Do you know Languedoc snails, also called “snails” or “cagarots”. We know from excavations that prehistoric men already consumed it, simply grilled in their shells, to replace the meat! Because the snail is rich in protein, it is a source of trace elements such as calcium, iron, magnesium, among others.
The first farms of snails, we owe them to the Romans. They fattened them with milk or wine and bran, before frying them in oil or grilling them with lots of spices. Later, in the Middle Ages, they were eaten fried, boiled or even on skewers!
There is no only 2 varieties of snails, Burgundy snail and squirrel. In Languedoc, it is the squirrel that is consumed. In the past, the elders went to pick them up in the countryside as soon as it had rained. But with urbanization, this activity has become complicated! So most people resort to breeding, to make the traditional recipe, “Languedoc style”: snails simmered in a raw ham sauce, browned in goose fat, with garlic and onion, pepper , tomatoes, herbs and anchovies!

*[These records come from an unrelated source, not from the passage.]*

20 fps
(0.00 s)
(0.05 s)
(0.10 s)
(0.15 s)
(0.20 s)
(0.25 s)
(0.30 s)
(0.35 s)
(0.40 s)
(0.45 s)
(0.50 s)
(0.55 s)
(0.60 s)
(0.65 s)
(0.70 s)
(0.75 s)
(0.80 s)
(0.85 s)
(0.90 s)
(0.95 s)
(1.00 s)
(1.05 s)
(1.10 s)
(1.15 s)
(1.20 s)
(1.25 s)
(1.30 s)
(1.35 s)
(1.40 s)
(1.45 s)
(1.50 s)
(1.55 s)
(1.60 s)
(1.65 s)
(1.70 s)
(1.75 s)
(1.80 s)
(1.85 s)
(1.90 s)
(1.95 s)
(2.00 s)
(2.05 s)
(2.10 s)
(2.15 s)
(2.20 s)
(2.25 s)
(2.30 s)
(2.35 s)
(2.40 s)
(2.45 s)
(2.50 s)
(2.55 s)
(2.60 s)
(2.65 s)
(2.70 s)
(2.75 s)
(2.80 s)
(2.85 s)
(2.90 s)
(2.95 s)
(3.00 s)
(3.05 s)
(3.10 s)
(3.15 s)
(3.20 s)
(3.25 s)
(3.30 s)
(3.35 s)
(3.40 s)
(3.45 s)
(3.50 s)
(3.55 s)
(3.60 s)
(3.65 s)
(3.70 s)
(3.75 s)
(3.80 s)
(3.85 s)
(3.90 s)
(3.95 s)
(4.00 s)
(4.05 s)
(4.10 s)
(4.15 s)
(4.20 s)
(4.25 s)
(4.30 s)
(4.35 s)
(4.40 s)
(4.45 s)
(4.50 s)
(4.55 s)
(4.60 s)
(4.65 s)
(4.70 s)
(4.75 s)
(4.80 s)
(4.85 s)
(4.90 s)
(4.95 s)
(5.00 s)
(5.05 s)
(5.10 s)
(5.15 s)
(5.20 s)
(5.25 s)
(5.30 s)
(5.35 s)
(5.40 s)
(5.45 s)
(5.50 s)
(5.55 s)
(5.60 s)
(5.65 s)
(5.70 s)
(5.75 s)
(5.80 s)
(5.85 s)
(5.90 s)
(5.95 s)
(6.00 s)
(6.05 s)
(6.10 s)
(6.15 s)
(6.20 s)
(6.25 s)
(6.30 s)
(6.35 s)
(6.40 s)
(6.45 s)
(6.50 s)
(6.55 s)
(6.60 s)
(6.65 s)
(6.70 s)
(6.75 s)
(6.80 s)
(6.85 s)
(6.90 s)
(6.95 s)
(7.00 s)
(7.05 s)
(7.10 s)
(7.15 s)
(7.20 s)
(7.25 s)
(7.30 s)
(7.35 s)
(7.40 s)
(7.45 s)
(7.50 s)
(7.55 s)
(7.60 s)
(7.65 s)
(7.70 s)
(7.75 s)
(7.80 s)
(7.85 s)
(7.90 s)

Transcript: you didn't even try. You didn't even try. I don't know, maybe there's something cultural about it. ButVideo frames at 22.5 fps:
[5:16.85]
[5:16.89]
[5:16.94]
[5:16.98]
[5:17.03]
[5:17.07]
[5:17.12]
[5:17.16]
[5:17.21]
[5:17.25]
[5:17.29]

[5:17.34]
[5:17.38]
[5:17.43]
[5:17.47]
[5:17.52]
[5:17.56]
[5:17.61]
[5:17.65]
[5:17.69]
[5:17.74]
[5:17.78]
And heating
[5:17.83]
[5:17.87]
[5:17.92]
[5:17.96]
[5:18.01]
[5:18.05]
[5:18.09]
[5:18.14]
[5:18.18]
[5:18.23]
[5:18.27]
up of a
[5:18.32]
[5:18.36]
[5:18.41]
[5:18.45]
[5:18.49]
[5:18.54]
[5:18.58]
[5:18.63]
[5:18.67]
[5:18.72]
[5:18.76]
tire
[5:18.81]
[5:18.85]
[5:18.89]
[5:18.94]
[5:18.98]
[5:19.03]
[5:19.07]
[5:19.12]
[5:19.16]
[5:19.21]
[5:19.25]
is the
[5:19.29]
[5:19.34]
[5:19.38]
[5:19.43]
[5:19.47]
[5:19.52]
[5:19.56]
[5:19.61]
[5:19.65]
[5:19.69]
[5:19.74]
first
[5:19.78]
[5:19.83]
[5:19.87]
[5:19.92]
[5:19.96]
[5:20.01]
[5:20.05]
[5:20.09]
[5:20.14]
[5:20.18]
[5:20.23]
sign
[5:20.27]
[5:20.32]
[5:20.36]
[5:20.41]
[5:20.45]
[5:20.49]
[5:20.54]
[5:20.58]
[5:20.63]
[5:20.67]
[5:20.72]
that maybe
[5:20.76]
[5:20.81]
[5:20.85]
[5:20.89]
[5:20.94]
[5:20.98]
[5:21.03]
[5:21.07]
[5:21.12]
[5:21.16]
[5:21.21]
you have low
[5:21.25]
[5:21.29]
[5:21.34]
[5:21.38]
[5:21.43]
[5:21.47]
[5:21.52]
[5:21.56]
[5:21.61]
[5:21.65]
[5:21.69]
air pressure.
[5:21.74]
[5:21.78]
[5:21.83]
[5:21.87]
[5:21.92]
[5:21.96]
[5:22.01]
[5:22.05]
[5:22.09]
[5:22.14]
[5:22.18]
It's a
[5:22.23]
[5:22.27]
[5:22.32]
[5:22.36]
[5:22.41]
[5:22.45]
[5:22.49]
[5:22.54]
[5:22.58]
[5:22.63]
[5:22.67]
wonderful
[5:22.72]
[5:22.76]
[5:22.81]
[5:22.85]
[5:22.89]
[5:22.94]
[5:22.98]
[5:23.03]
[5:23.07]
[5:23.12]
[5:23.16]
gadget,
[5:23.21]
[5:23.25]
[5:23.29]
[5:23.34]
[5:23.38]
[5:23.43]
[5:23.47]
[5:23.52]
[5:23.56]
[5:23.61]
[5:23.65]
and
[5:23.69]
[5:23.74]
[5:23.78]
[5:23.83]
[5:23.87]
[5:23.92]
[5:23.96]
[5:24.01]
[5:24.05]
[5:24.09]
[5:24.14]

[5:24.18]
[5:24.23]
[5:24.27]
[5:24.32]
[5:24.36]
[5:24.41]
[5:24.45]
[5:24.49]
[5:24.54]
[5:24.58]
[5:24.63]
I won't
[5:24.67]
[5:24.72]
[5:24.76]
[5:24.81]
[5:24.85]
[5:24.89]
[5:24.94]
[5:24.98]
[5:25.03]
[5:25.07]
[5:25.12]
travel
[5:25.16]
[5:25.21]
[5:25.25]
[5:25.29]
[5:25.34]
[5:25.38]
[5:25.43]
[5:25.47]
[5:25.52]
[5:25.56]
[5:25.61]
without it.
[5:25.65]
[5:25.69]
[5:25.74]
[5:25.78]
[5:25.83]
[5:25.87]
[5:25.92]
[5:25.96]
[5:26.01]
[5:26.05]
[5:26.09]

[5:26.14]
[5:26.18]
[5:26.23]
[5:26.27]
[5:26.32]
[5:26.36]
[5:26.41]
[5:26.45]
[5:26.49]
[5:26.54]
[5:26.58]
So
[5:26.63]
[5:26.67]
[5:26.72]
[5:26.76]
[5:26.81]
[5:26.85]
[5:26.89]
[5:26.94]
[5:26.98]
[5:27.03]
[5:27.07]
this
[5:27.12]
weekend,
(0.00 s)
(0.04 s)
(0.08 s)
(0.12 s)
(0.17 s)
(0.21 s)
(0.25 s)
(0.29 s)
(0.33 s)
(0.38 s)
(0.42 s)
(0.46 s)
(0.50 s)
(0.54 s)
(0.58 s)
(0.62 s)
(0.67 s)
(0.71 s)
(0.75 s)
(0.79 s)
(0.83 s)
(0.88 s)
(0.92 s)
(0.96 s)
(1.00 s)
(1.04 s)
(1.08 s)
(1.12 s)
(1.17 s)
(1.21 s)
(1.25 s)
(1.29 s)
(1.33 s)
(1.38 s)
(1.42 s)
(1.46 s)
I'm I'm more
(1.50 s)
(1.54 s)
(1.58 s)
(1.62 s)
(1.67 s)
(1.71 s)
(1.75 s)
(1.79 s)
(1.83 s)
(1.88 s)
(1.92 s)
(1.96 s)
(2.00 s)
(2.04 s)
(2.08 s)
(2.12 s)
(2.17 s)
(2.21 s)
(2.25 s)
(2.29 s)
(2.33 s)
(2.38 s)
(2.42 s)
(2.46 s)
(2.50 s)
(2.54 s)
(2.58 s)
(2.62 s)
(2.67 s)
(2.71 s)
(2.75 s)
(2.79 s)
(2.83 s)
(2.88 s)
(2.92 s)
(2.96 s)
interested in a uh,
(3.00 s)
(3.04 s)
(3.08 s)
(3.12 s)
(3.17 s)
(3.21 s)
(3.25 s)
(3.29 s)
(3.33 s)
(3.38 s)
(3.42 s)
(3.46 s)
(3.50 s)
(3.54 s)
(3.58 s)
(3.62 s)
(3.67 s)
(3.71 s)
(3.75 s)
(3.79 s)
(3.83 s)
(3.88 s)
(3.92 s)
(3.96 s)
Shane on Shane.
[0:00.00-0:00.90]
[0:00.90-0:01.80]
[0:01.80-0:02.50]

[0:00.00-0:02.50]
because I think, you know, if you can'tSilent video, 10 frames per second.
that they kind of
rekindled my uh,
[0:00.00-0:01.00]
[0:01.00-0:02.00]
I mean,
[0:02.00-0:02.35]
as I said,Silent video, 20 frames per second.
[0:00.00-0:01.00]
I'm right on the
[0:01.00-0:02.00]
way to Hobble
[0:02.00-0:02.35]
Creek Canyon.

And for dessert, I unearthed a specialty almost as old as snails! The crisp! Also called “pastis”, in the Gers. It is a round puff pastry, made up of buttered and crispy pieces of dough, which cover slices of apples, macerated in Armagnac. It is thought to date back to the invasion of the Moors who feasted on pastilla, a sweet and savory pastry topped with pigeon! Its name, “croustade”, seems to confirm it, since in Catalan, “crostada” means “crust”and that the Moors occupied Spain for a long time, in the 8th century.
Originally, the crisp was prepared with goose fat instead of butter. Traditionally, it was served at large meals, weddings, communions, village festivals, or during Carnival. The dough is very technical, it must be stretched until it forms a kind of translucent veil, which tends to tear. It’s so delicate to work with that now, the crisp is mainly prepared by pastry chefs in the region!
To celebrate the yellow jersey of the stage, without hesitation, I recommend a crisp!